I'm looking forward to a return to those days of yore after the next terrorist attack on US soil. I'm just not sure if we'll start by stringing up Democrats or Muslims first. Or the staff of the NYTimes would probably encompass both.

12/30/2006 02:55:00 PM  
Blogger Herr Wu Wei said...

I think the reason Hussein was kept alive was so he could be interrogated.

12/30/2006 03:48:00 PM  
Blogger Red River said...

Now that would be a youtube video - Saddam being water-boarded.

12/30/2006 10:02:00 PM  
Blogger Red River said...

Anyone here ever read "The Portage to San Cristobal of A.H."

??

Some young NAZI hunters find an old man in the Amazon and the world comes unglued trying to get to them.

The hunters decide to put AH on trial themselves.

They let AH take the stand to testify.

The problem with the book is that the author saw AH as being like us.

He wasn't and neither was Saddam.

Neither man had any remorse.

Look at Saddam's last words. Defiant and self-centered to the end.

12/30/2006 10:08:00 PM  
Blogger 3Case said...

Pi** on Saddam. Better yet, have your pet pig do it.

12/30/2006 10:31:00 PM  
Anonymous Anonymous said...

Excellent article.

The tyrants of the Midle East are on notice! THUS ALWAYS TO TYRANTS!

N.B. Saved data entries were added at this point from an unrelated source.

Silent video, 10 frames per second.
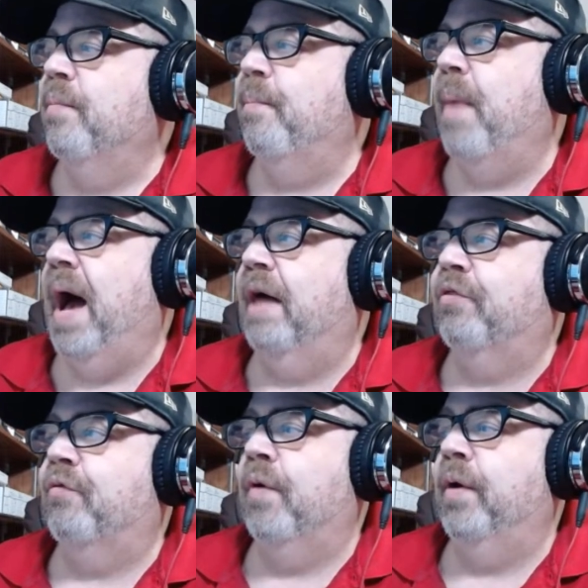buy
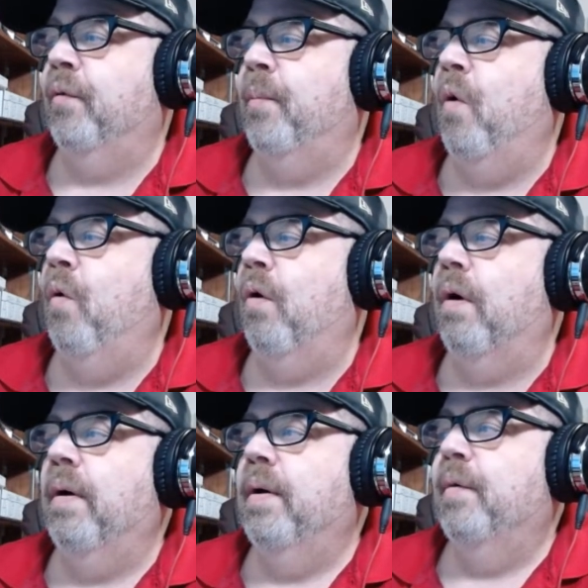3 or
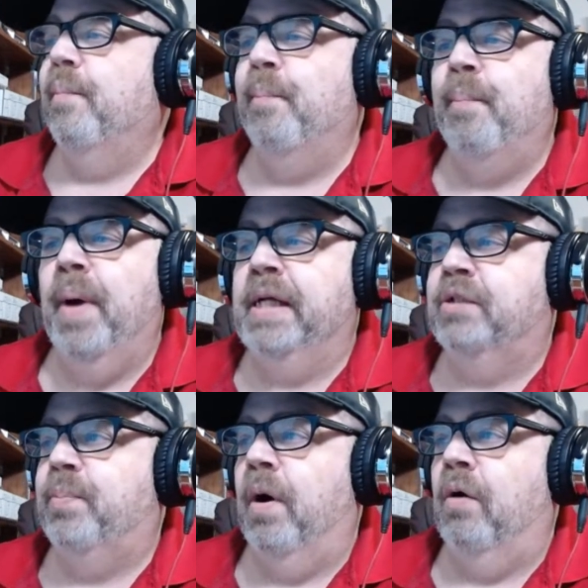more
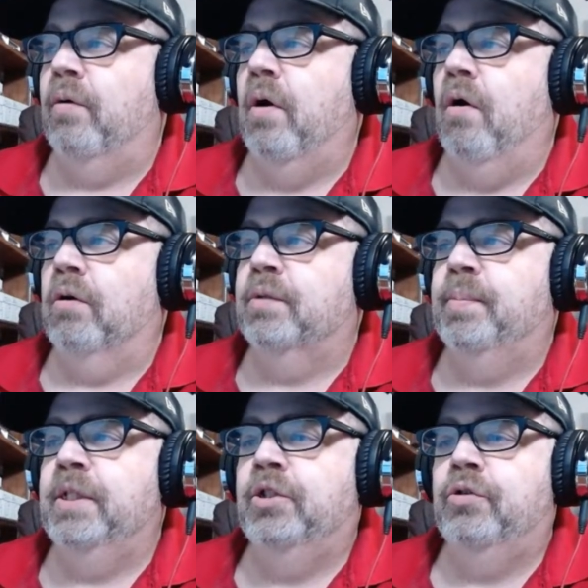baseball cards.
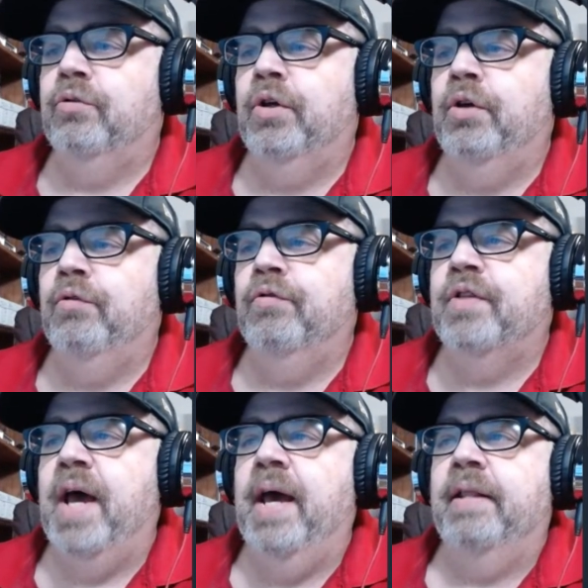Be sure to use
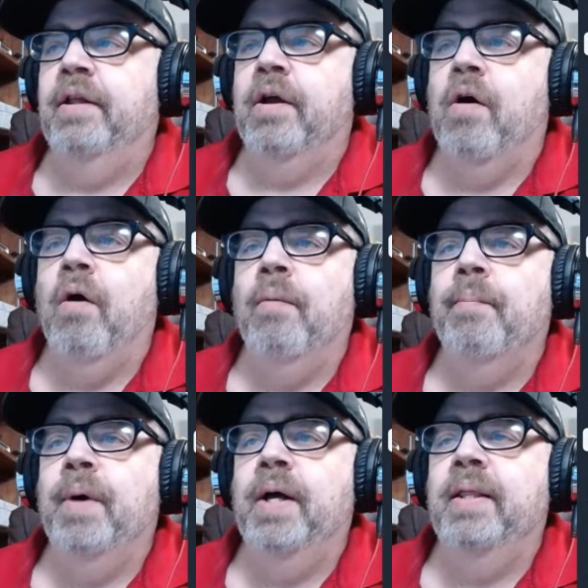the add to
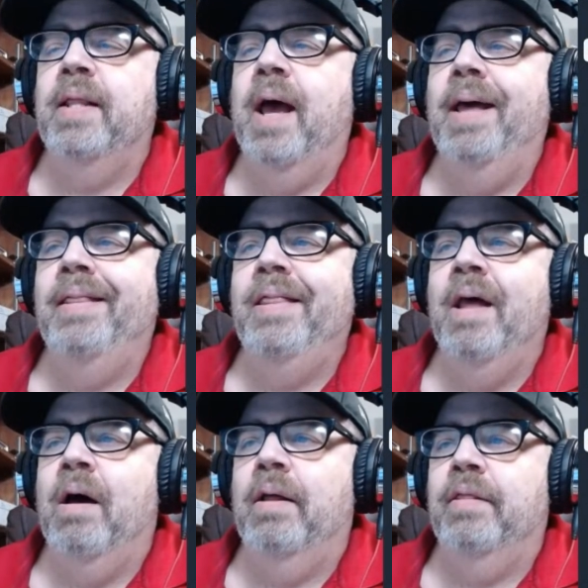cart button and
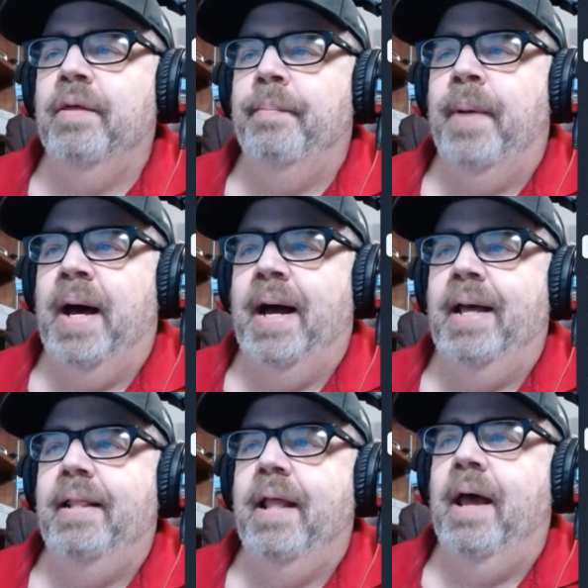not the buy
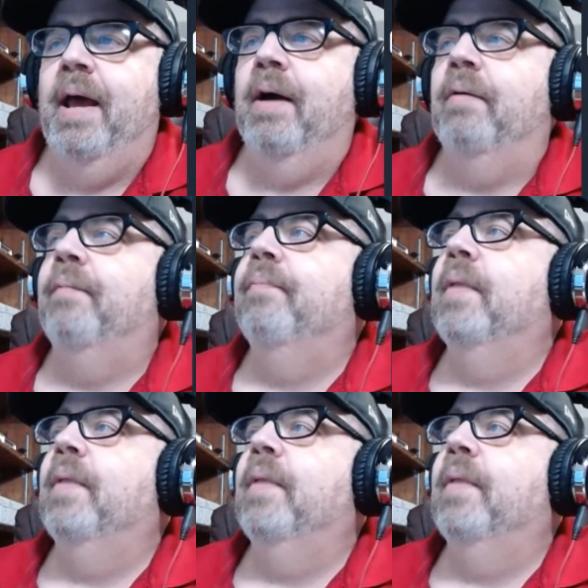it now.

Rejoice Little People: Saddam is ABSOLUTELY dead

12/31/2006 04:55:00 AM  
Blogger Herr Wu Wei said...

Sounds like the Sunni resistance will kill hundreds of Shiite hostages since Saddam was killed.

I don't know why the Shiites put up with this. Sometimes they ethnic cleanse Sunni civilians in Baghdad, but I don't understand why the Shiites just don't march on Anbar.

The families of hundreds of Shi'ite men snatched off the streets by Sunni extremists are waiting to hear their fate after kidnappers threatened to kill them if the execution of Saddam Hussein went ahead.
As many as 450 men are thought to have been seized by Sunni militants during the past two months as hostages against the execution.
Iraqi security forces said the families of the men, most of whom worked for Shi'ite political parties, had been told they would be killed if Saddam was executed...

He did not hold out any hope because his brother worked for the Supreme Council for the Islamic Revolution in Iraq (SCIRI), the main Shi'ite party in Iraq.
"One day after his kidnapping a gang rang and told me, 'Your brother was working with the SCIRI party and he is now held as a hostage with us and all of them will be executed if Saddam is killed,' " he said. "Anyway, he will be killed. If that is so, I prefer to kill Saddam Hussein because I have lost my brother. He is dead, because he is working for the SCIRI party."